When you see a pooch hanging its furry face out of the cracked window of a moving automobile - preferably a truck - it's hard not to think, "I wonder what what's going through that dog's mind right now," with the strings of slobber catching the breeze and tumbling through the air, slapping against the concrete or trailing windshields. There they are, sitting proud in the passenger's seat, with a neck pinched down on the bottom of the window, letting the wind flap its jowls and beat back its coat - the force so strong that it can't even keep its eyes open. It must just be that sensation of something invisible acting on it, something that they can't define or comprehend in their little heads, something that they don't mind happening to them at all. They just take the massage as it comes to them, just as they take their food, their walks and their scratches. They are whiners, but the can't be choosers.

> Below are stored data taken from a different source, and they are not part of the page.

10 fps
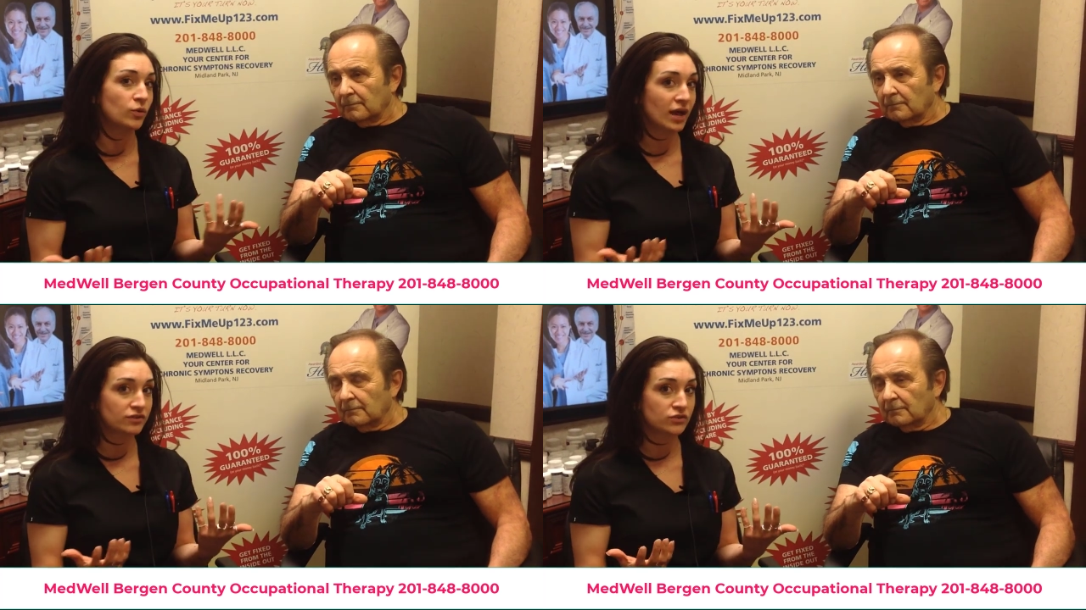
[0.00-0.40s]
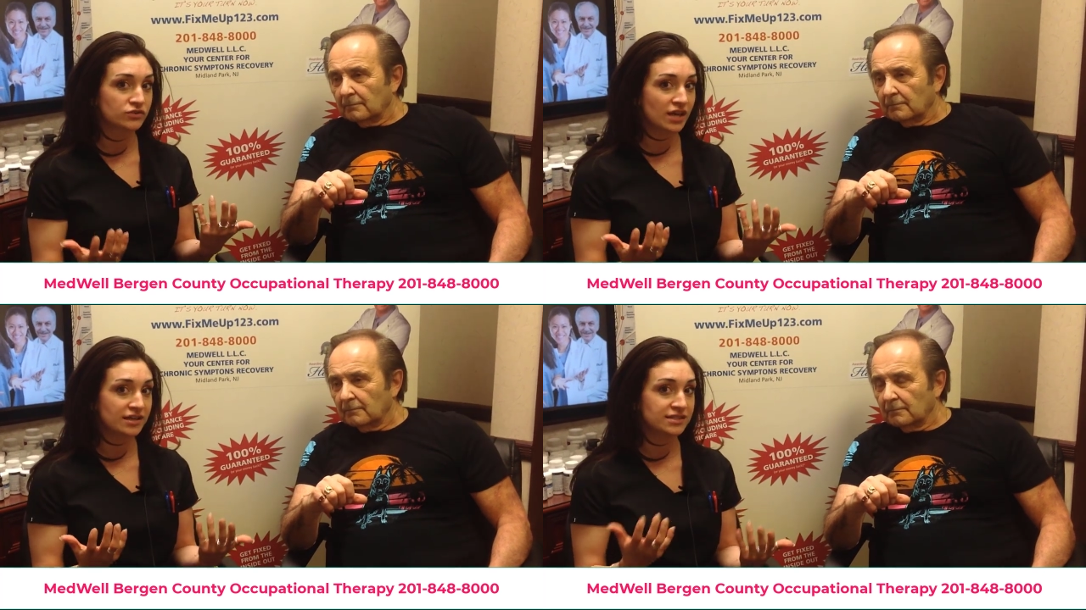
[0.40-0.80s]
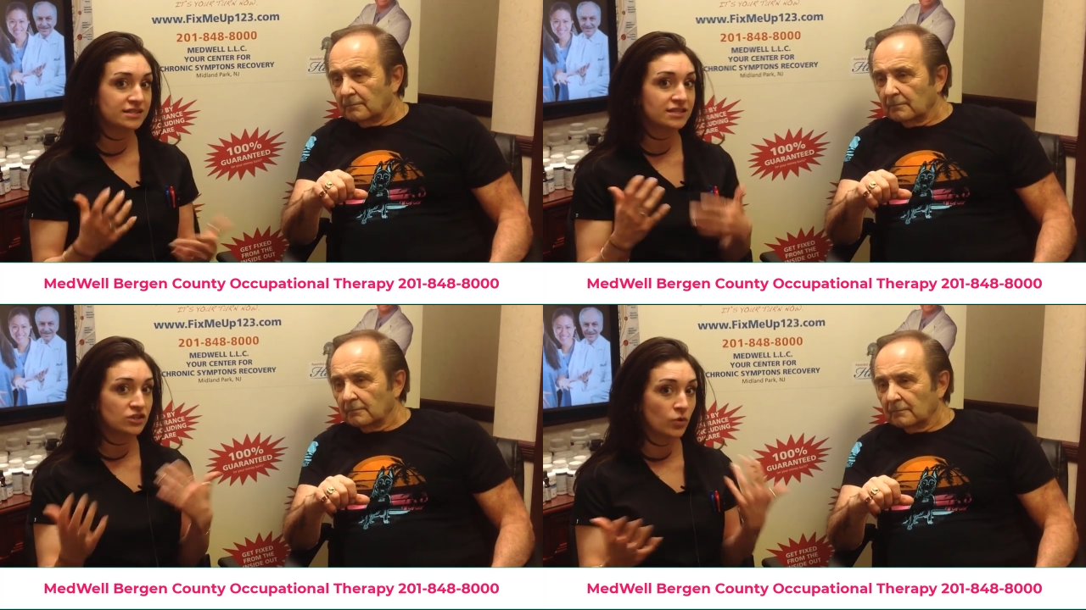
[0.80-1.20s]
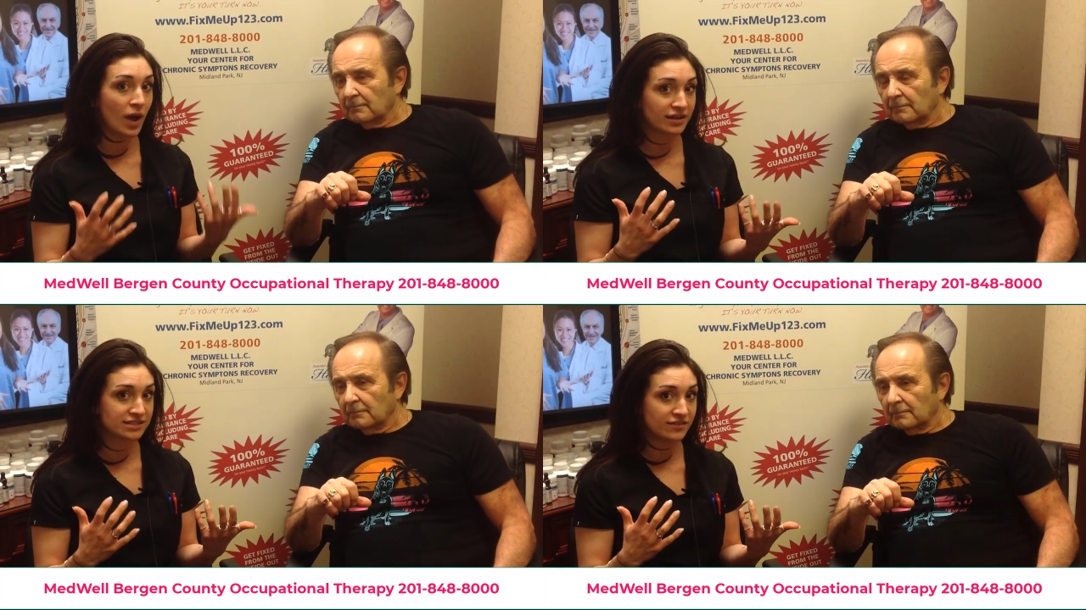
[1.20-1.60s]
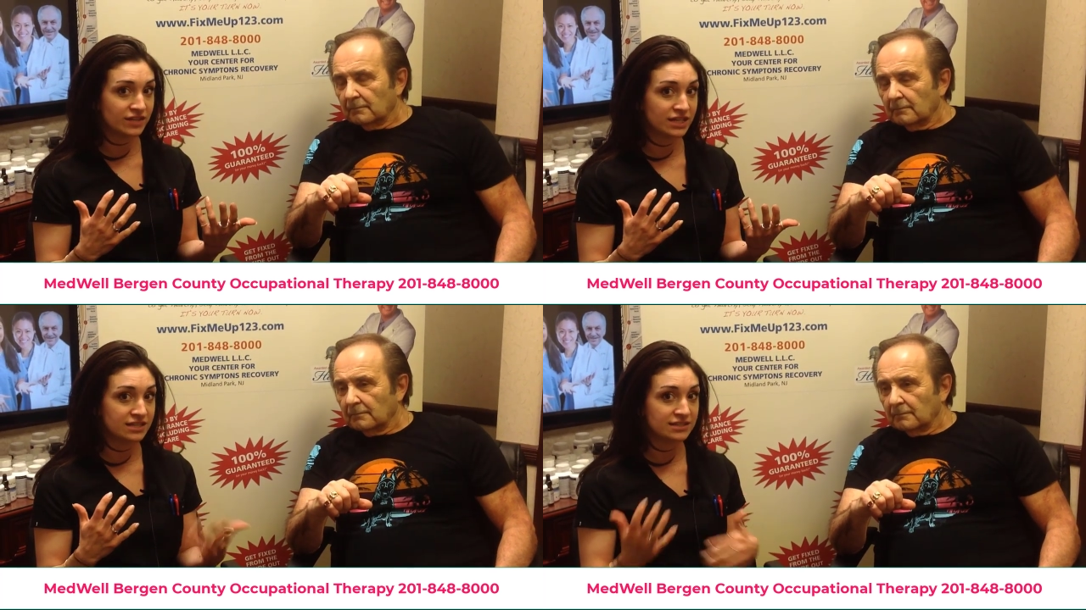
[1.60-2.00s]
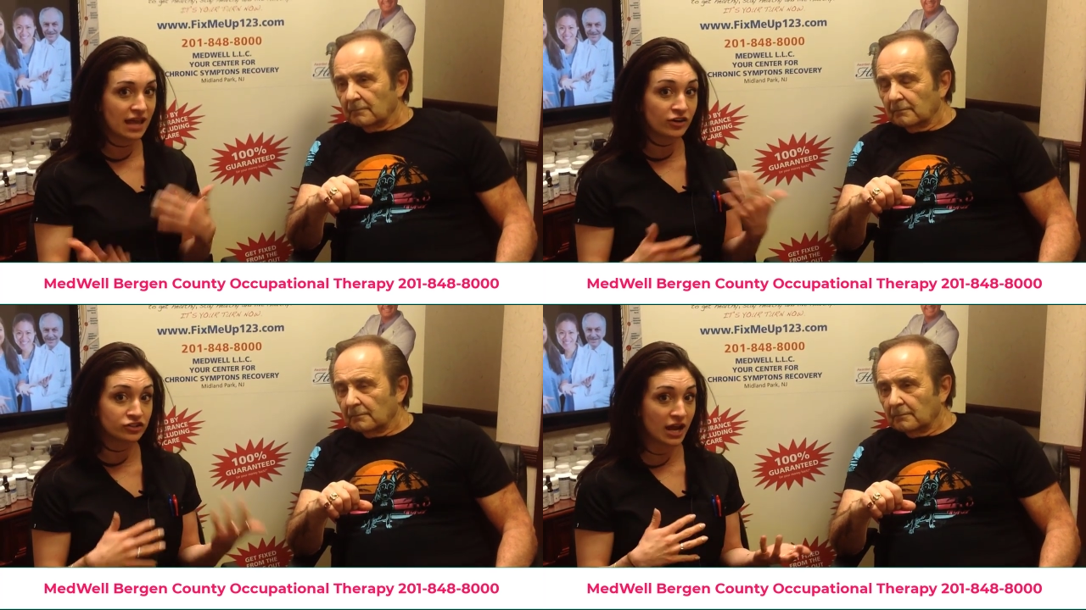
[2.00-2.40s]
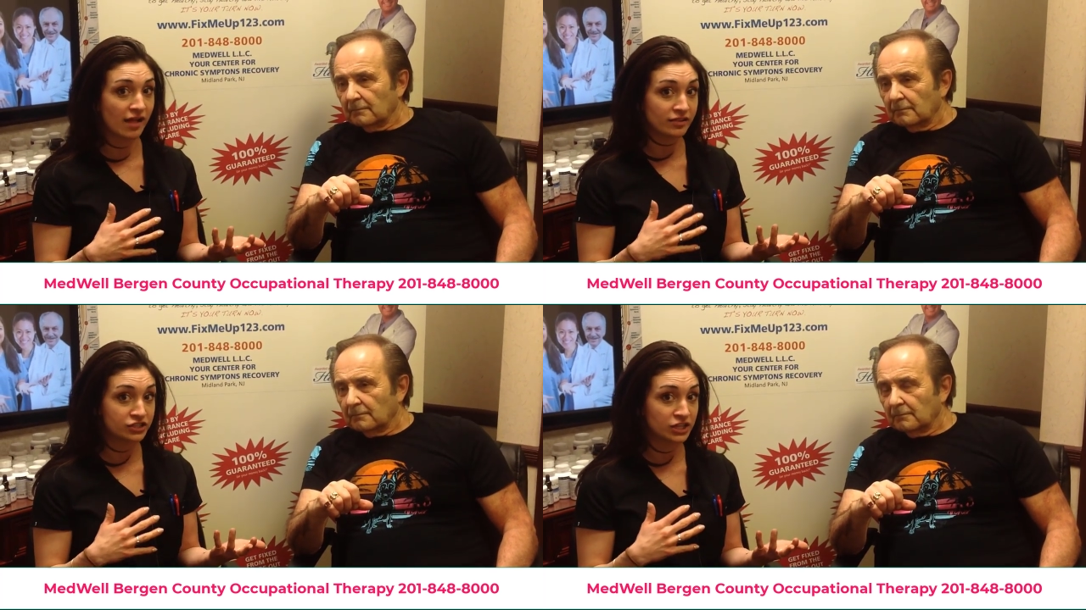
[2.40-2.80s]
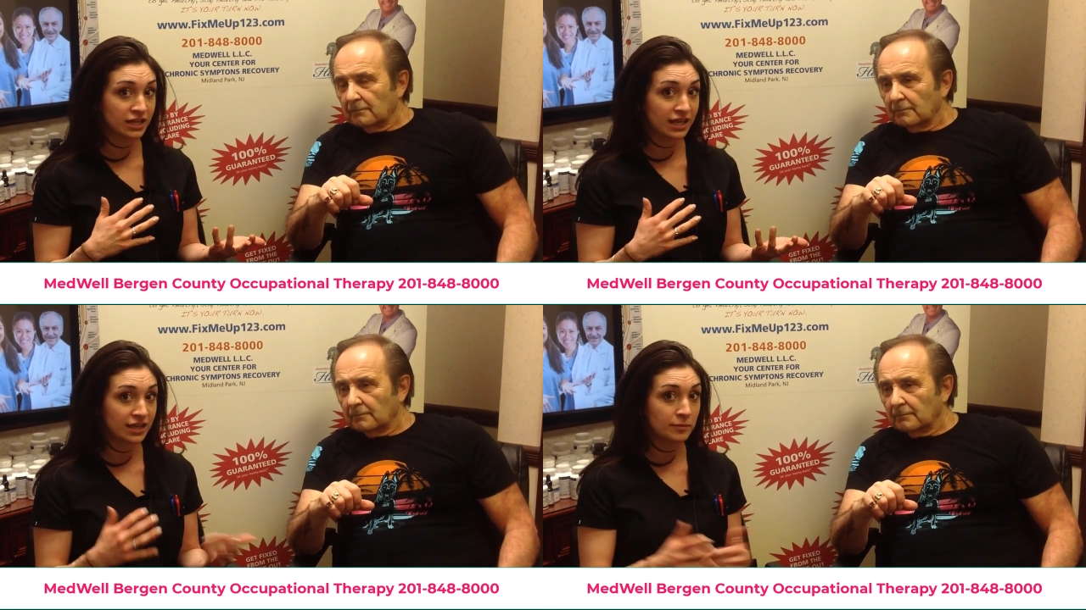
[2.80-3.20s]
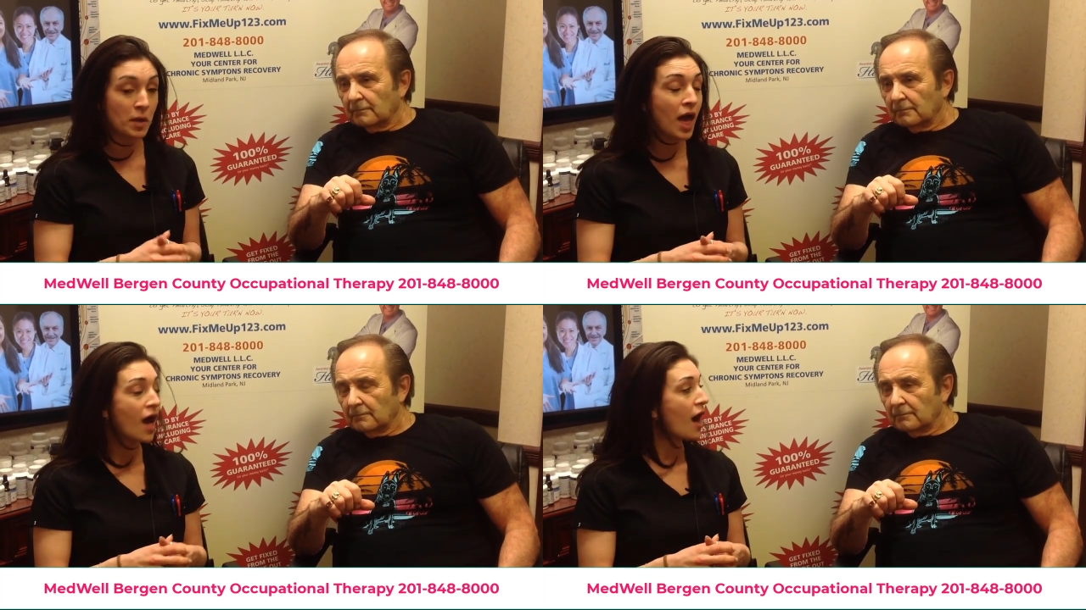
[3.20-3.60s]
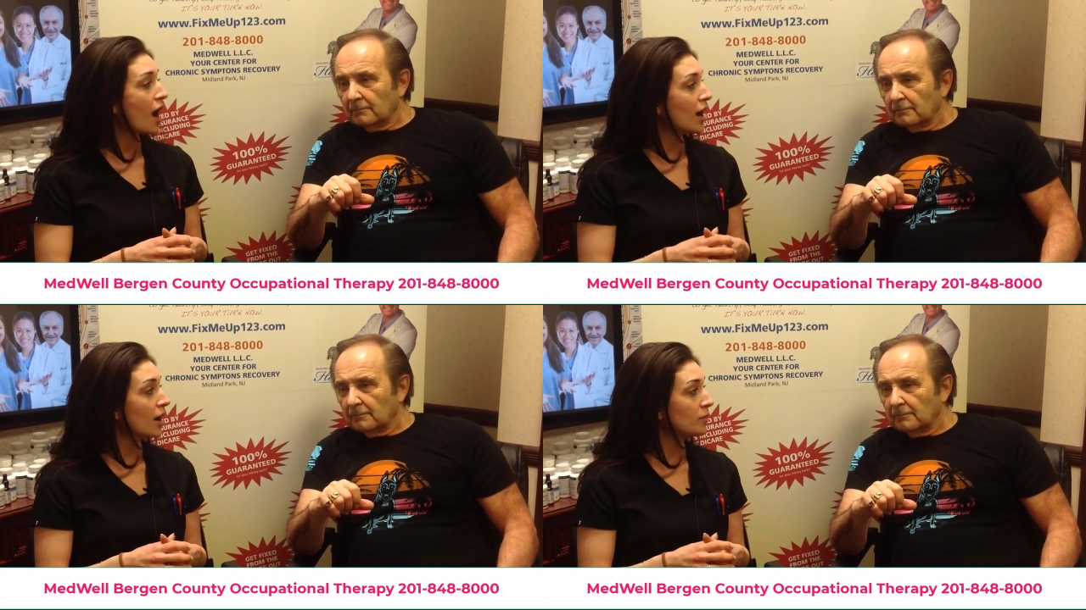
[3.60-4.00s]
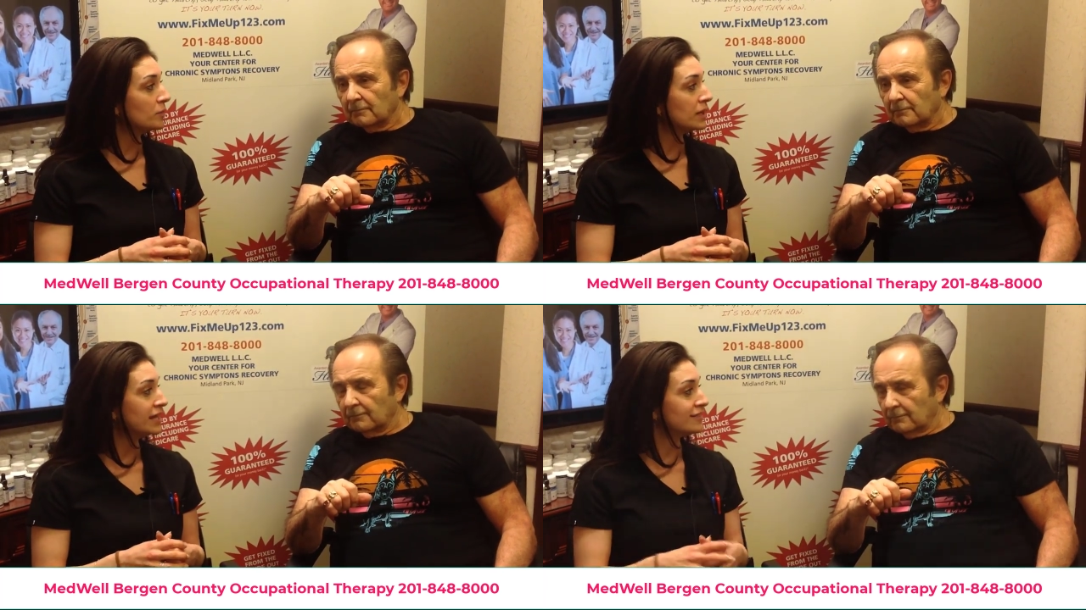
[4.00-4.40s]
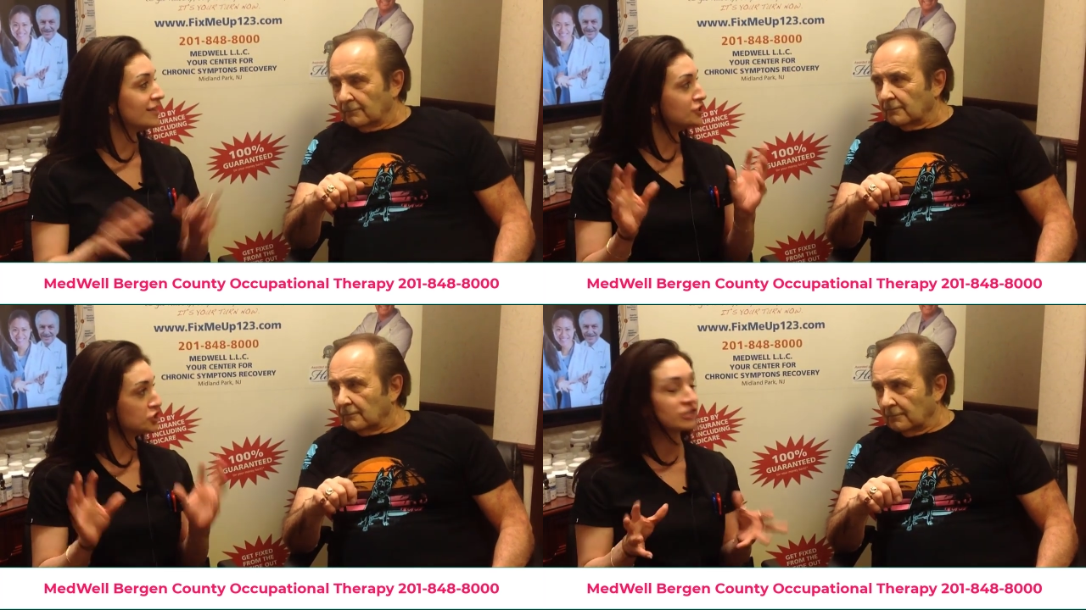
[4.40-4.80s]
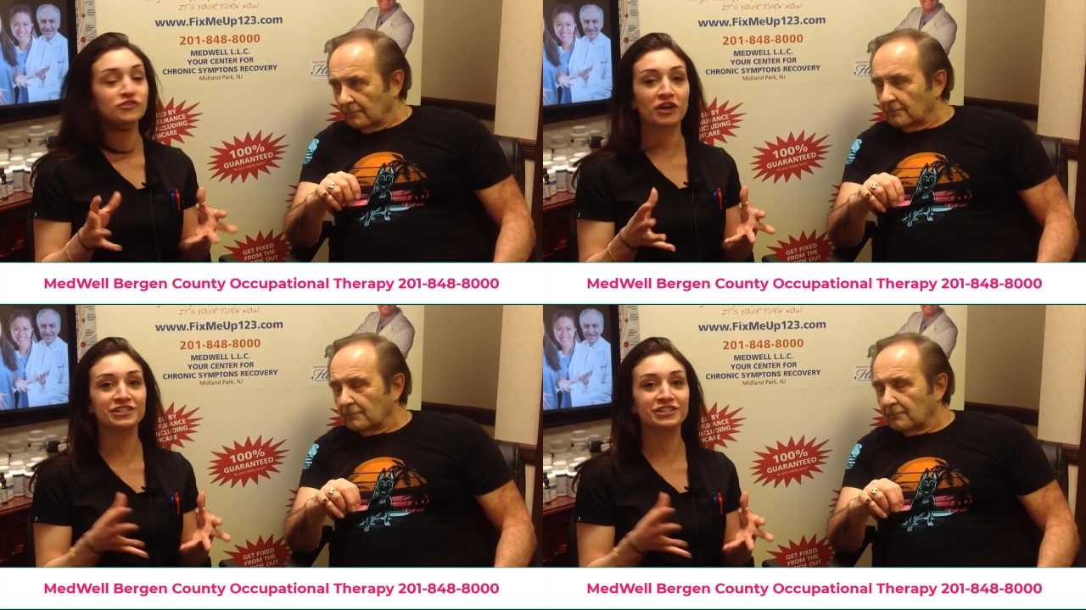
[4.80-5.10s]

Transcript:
Speaker 1: new exercises and new activities that are challenging him um, in the just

Columbus, Ohio, band Saintseneca sometimes lets the wind hit them however it wants to hit them - full-on, partially and with varying forces - and then other times it really wants to know why the wind is there and why it's doing what it's doing to them. With a light and airy, bluegrass and folk tone, the band finds a way of digging deep into those important matters that separate the men from the beasts, or actually remind us that we're all unavoidably some of both. The way that we find ourselves digging into a chicken leg or a plate of ribs - the sounds that the teeth make as it rips the meat from the bone and chews it -- makes us stop and know just how close we are, how we're saddled with this bedeviling consciousness that makes us have to think about everything - the symptoms we feel and the repercussions we affect.

The band's lead singer, Zac Little, sings these intricate songs of need and shaky hands, these testimonials to just not knowing what we're supposed to be doing with this need or with these shaky hands. He sings, "I was humming human hymns/I'll never get over them," and in those words, we hear a man lit up by the ingrained parts of spirit that we all inherit and don't know where they came from. We just know that they're supposed to be there, or we're just happy to have them to rub together. There is always going to be so much that we'll never learn about the invisible pangs and forces that work over us - why we feel glum when some do and why we like the way others feel. We just throw our necks out there and think a variation of why Little sings in "On Or No," "How could anything be worth this/How could anything be worthless." The answer is that it can't be, but there's no way to prove it.